## What the task asks
Print what the records say exactly, and omit the pictures.

....................

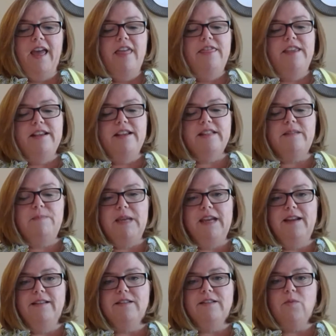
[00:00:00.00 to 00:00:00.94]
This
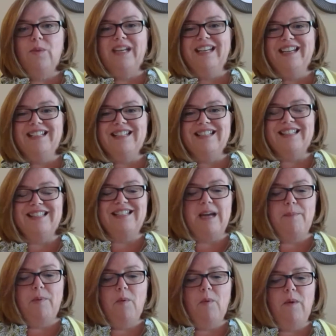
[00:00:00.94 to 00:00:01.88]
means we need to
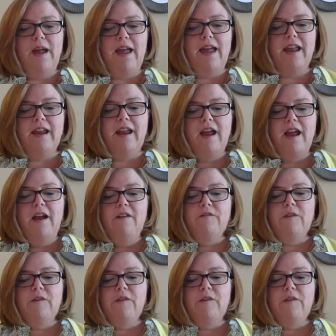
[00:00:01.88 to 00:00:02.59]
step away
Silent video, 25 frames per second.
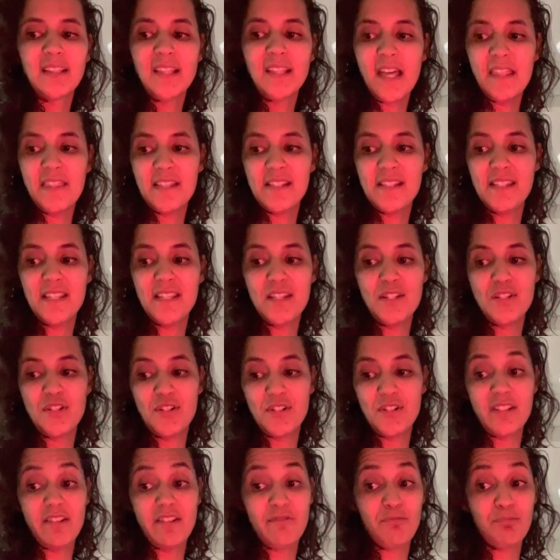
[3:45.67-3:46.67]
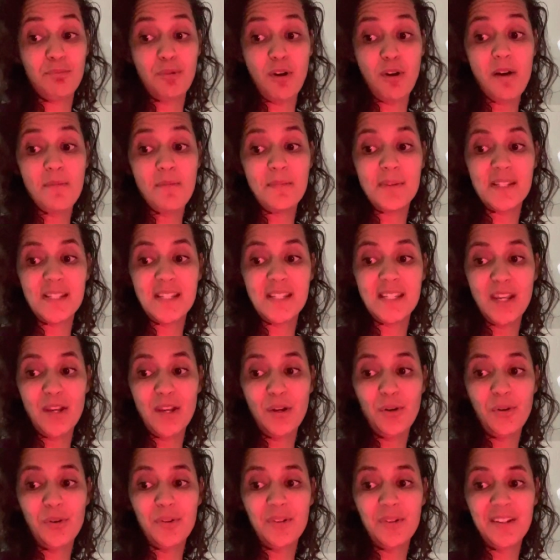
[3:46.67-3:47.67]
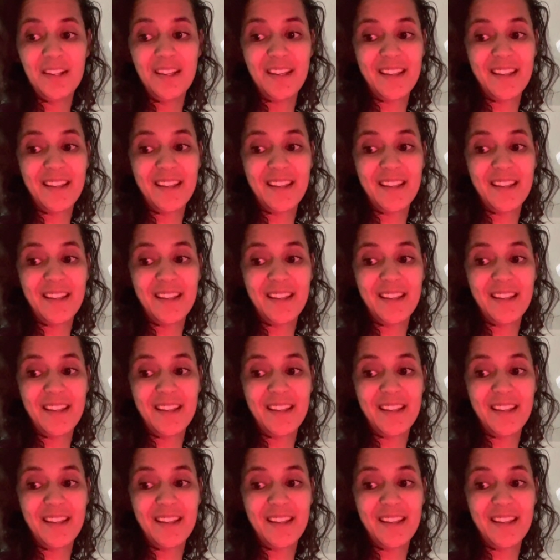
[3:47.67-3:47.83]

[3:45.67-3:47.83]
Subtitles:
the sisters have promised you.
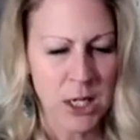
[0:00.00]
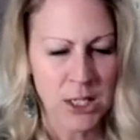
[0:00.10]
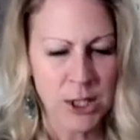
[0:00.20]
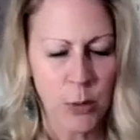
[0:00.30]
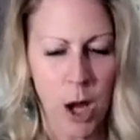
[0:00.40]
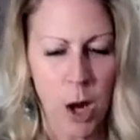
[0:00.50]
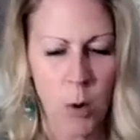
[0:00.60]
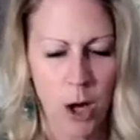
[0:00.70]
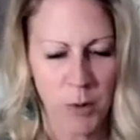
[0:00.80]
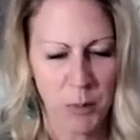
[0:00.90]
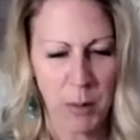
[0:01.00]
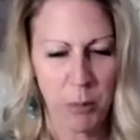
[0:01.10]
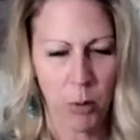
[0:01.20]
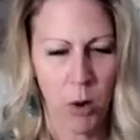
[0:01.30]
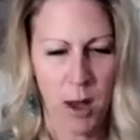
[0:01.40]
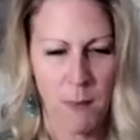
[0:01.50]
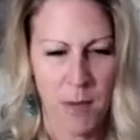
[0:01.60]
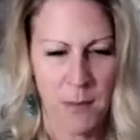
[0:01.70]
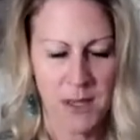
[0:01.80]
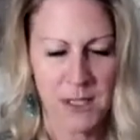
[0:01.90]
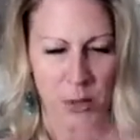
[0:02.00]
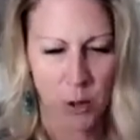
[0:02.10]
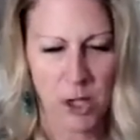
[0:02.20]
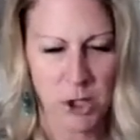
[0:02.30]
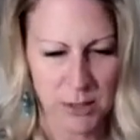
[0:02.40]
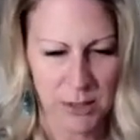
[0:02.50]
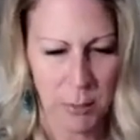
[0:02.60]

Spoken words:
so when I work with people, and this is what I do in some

....................

## Answer box
[00:00:00.00 to 00:00:00.94]
This
[00:00:00.94 to 00:00:01.88]
means we need to
[00:00:01.88 to 00:00:02.59]
step away
Silent video, 25 frames per second.
[3:45.67-3:46.67]
[3:46.67-3:47.67]
[3:47.67-3:47.83]

[3:45.67-3:47.83]
Subtitles:
the sisters have promised you.
[0:00.00]
[0:00.10]
[0:00.20]
[0:00.30]
[0:00.40]
[0:00.50]
[0:00.60]
[0:00.70]
[0:00.80]
[0:00.90]
[0:01.00]
[0:01.10]
[0:01.20]
[0:01.30]
[0:01.40]
[0:01.50]
[0:01.60]
[0:01.70]
[0:01.80]
[0:01.90]
[0:02.00]
[0:02.10]
[0:02.20]
[0:02.30]
[0:02.40]
[0:02.50]
[0:02.60]

Spoken words:
so when I work with people, and this is what I do in some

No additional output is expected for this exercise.